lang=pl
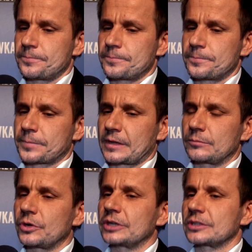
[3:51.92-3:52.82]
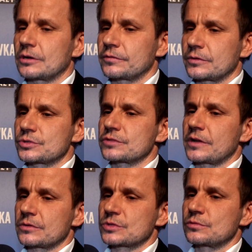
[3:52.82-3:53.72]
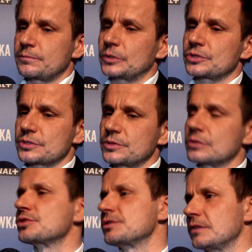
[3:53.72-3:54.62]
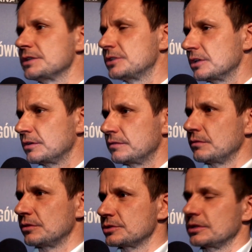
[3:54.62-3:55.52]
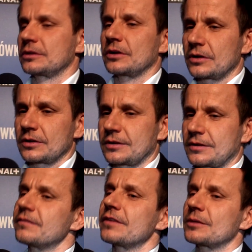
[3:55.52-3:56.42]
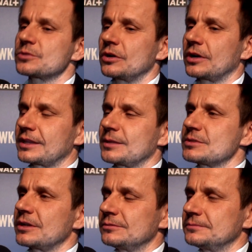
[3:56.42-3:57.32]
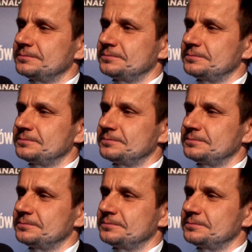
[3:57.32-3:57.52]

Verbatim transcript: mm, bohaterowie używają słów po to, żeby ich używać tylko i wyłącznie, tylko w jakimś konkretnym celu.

---

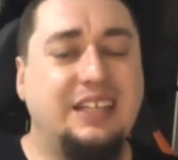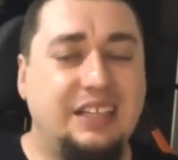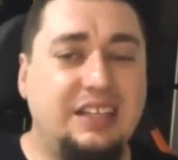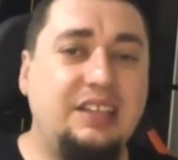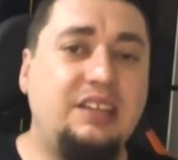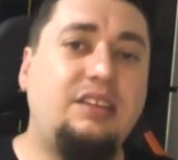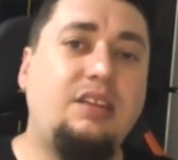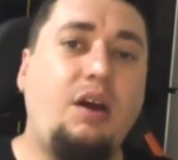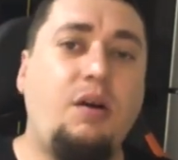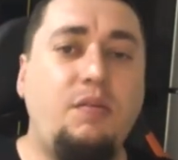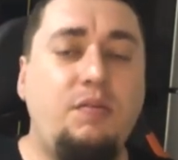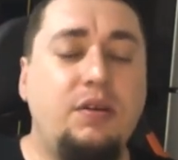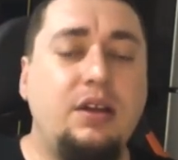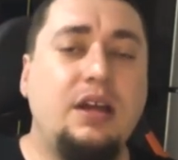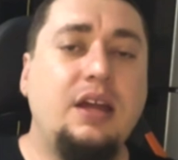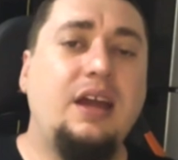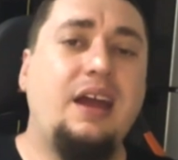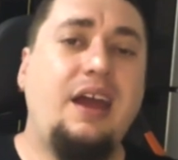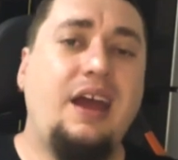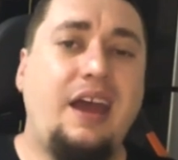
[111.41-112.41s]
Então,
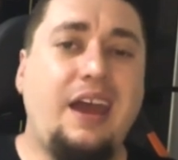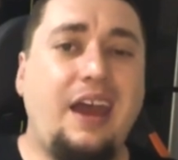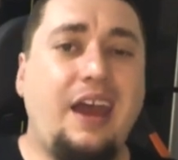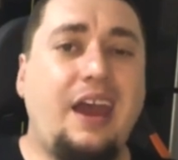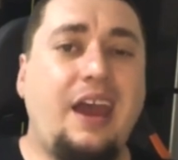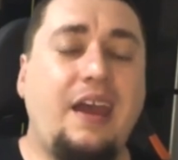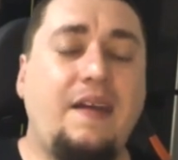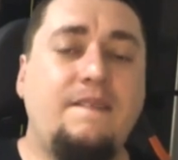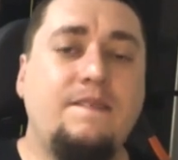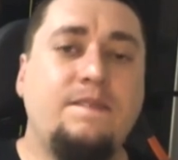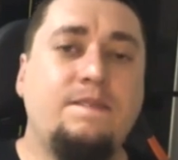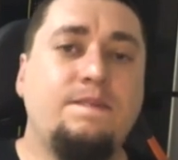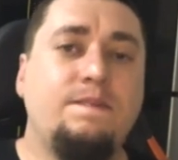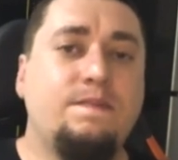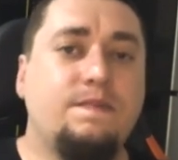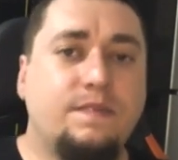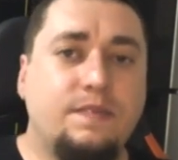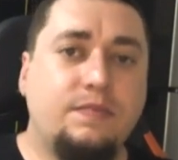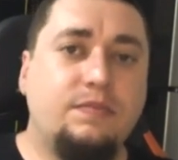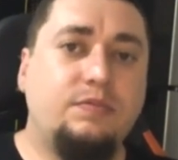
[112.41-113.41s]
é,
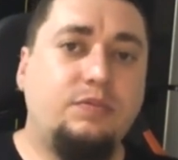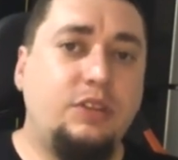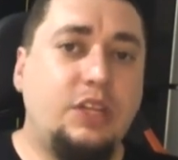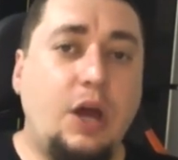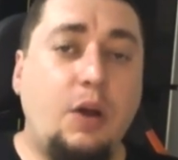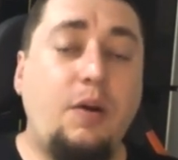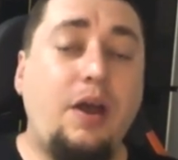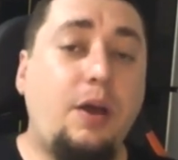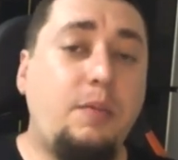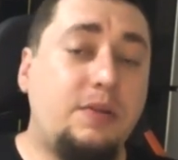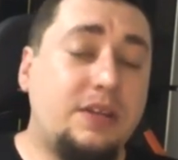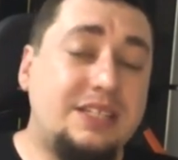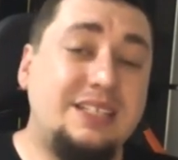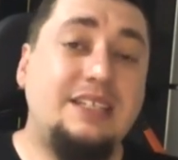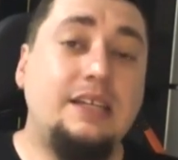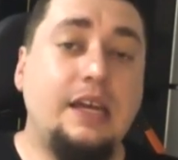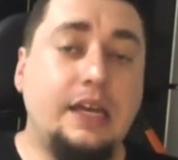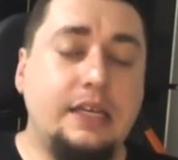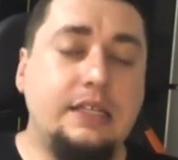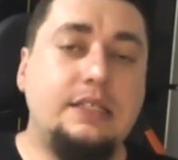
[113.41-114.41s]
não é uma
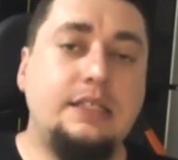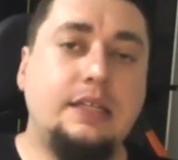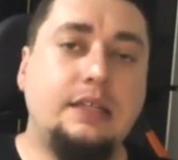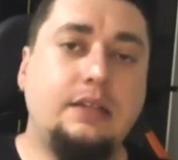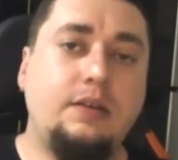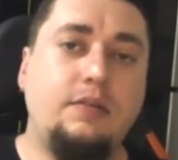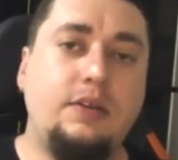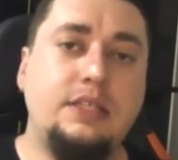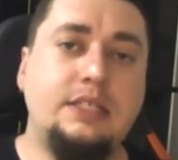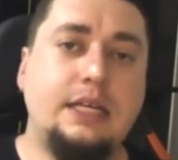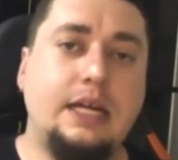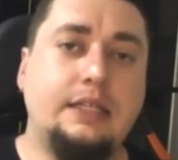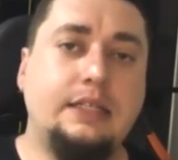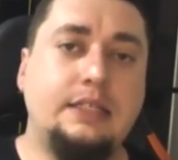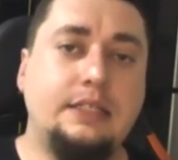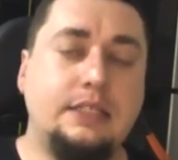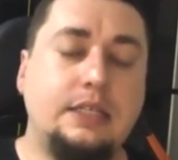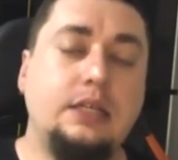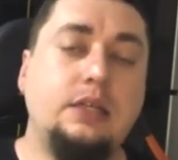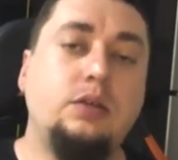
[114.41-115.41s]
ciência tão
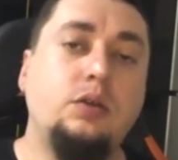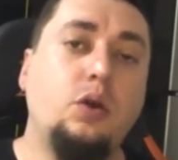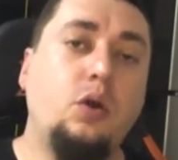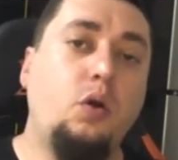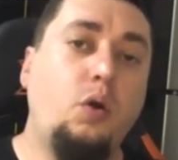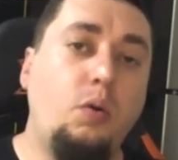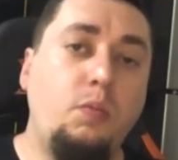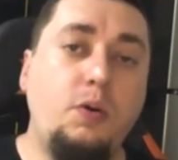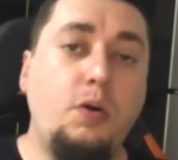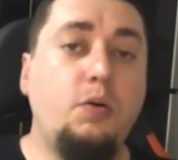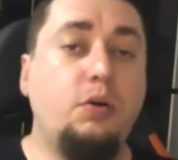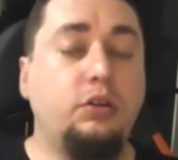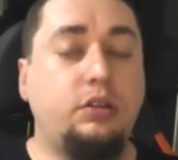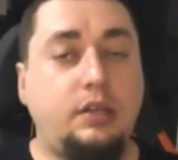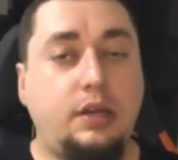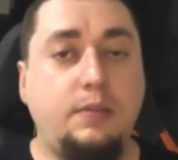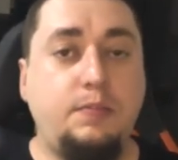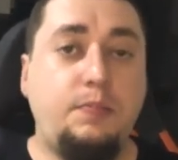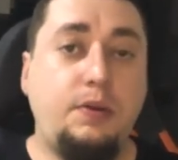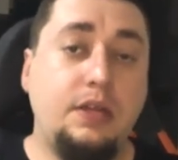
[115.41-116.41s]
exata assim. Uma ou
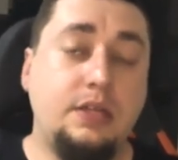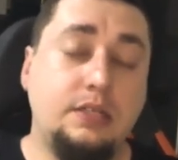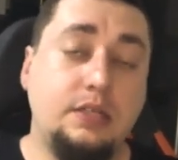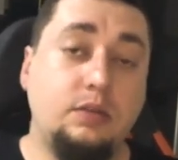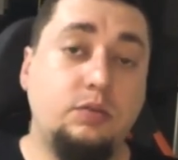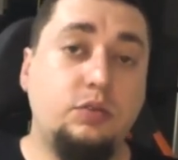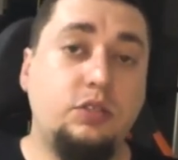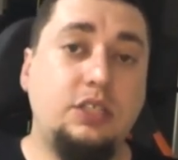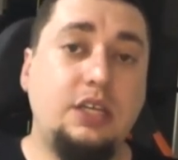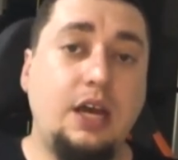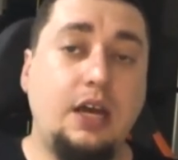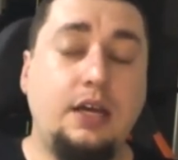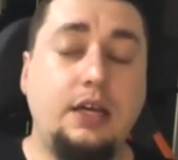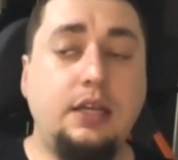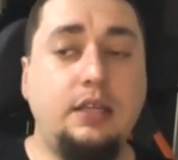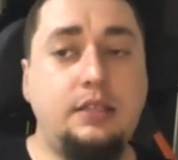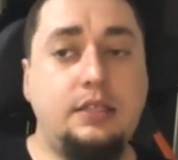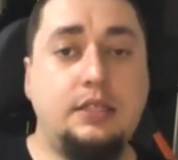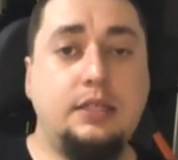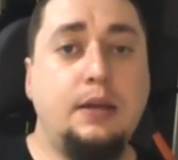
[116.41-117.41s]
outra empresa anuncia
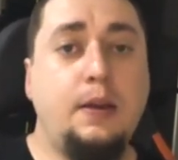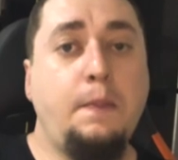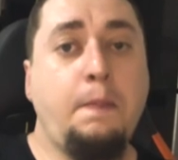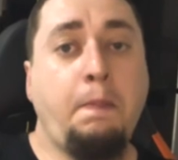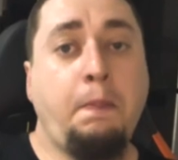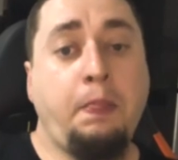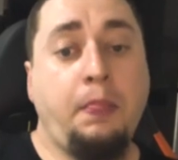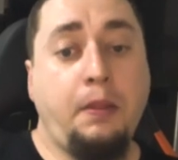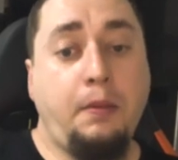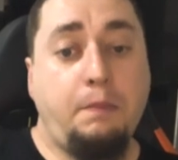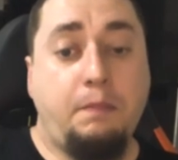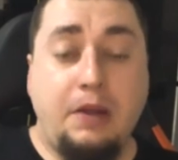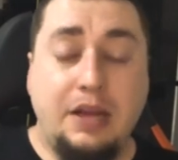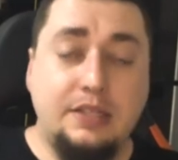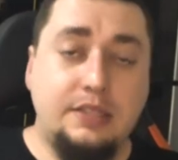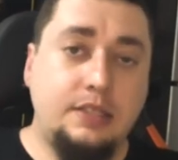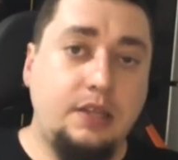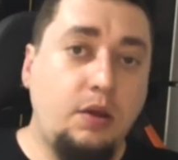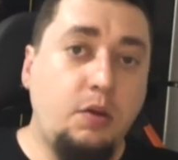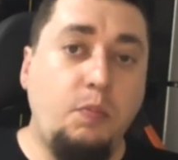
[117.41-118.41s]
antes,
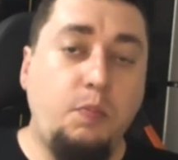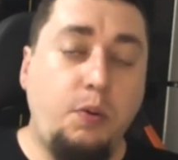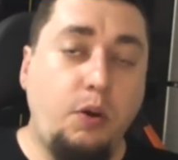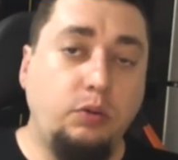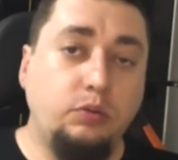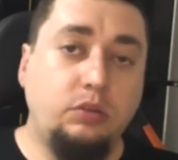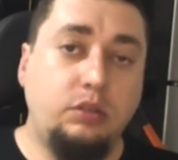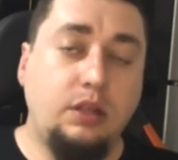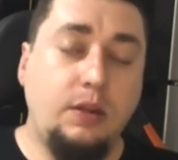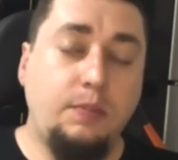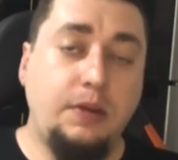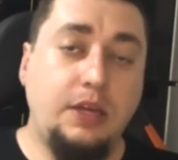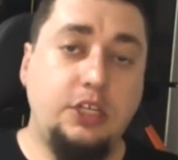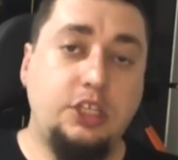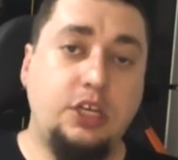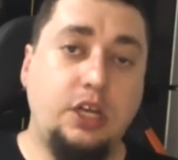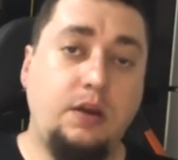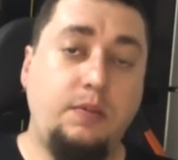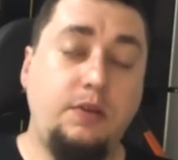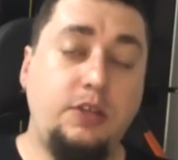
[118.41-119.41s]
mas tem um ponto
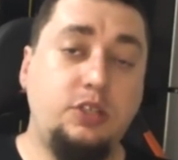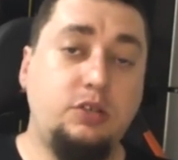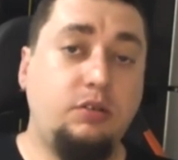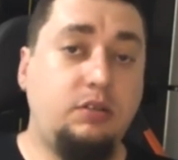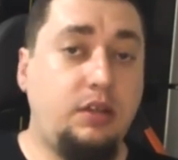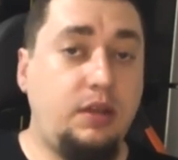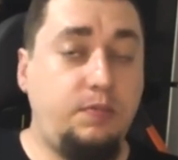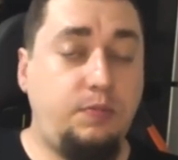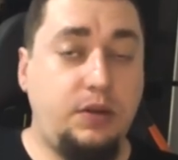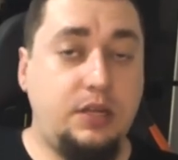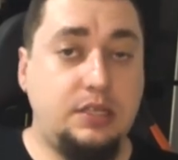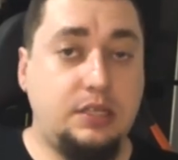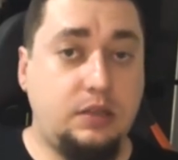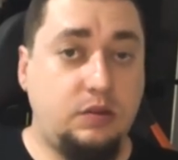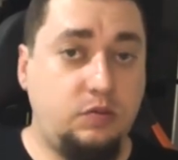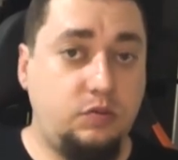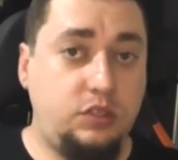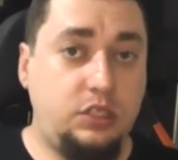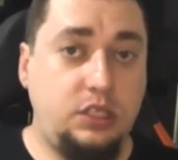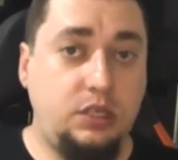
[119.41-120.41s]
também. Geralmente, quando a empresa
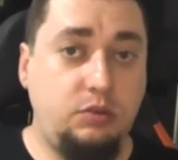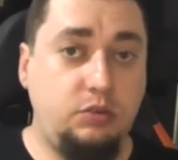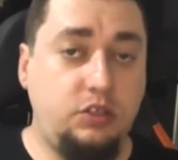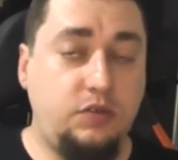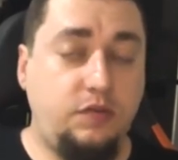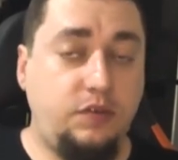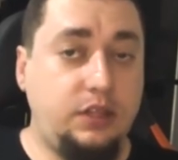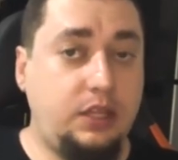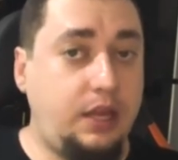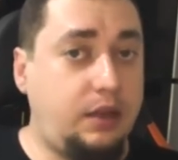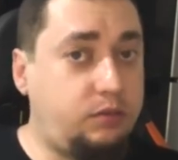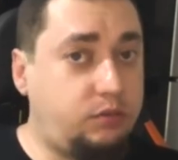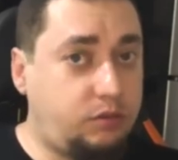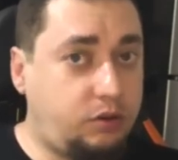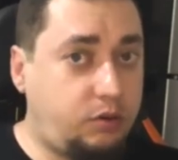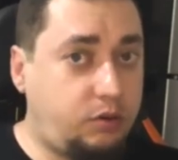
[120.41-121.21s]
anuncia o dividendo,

--

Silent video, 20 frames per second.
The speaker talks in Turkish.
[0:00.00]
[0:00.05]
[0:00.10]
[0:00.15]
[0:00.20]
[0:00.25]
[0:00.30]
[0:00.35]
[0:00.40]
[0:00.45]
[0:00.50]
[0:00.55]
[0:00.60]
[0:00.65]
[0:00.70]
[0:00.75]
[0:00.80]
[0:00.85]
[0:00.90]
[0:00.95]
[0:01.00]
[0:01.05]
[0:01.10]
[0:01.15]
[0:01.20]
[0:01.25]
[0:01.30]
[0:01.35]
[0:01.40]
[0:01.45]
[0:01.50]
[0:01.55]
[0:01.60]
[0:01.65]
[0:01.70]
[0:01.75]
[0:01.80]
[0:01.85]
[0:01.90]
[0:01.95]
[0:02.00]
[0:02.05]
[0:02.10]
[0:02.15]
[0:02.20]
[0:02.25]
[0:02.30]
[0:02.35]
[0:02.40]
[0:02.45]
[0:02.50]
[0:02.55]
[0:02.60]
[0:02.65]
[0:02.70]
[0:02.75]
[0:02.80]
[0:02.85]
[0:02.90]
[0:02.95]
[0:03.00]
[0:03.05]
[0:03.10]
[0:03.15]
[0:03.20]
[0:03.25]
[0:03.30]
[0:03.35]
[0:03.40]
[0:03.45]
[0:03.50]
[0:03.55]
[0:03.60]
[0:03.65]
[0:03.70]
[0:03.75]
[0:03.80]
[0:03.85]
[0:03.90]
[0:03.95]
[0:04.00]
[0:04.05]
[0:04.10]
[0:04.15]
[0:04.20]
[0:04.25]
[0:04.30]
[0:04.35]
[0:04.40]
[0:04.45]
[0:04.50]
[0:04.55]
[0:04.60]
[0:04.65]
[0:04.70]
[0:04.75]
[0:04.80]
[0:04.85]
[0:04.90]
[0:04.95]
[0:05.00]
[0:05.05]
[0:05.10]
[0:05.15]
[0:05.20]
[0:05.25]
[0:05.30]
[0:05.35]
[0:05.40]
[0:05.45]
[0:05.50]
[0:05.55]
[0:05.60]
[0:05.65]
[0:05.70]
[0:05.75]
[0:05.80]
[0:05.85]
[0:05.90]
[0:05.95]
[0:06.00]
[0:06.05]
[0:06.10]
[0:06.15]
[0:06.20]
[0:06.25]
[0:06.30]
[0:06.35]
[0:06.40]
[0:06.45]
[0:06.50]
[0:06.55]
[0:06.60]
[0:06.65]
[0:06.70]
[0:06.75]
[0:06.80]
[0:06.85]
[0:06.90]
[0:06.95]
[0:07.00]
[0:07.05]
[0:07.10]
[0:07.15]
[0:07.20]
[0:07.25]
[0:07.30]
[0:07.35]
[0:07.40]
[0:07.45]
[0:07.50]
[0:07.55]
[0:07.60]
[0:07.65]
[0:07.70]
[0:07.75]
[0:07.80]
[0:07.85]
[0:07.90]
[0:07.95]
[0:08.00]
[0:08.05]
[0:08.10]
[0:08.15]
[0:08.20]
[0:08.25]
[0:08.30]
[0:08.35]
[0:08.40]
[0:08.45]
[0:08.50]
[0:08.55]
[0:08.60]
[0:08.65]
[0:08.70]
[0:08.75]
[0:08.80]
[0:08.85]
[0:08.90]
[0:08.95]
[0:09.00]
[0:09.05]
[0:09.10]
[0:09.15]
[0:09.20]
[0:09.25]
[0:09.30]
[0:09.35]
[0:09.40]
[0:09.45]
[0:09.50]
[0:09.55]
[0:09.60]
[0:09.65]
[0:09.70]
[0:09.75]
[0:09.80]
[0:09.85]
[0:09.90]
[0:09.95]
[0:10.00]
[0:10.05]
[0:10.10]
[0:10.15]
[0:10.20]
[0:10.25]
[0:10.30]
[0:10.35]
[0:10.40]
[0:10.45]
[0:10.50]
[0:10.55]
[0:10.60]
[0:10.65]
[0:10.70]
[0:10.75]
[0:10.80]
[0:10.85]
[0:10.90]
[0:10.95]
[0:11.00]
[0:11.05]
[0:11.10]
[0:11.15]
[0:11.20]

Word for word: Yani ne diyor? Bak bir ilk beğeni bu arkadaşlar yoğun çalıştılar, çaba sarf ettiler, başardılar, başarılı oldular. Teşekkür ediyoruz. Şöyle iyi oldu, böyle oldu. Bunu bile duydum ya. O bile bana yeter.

PROMPT:
Drop the pictures; return the lines above from the line containing "[3:51.92-3:52.82]" to the line containing "Verbatim transcript: mm, bohaterowie", both included, exactly.

EXERCISE OUTPUT:
[3:51.92-3:52.82]
[3:52.82-3:53.72]
[3:53.72-3:54.62]
[3:54.62-3:55.52]
[3:55.52-3:56.42]
[3:56.42-3:57.32]
[3:57.32-3:57.52]

Verbatim transcript: mm, bohaterowie używają słów po to, żeby ich używać tylko i wyłącznie, tylko w jakimś konkretnym celu.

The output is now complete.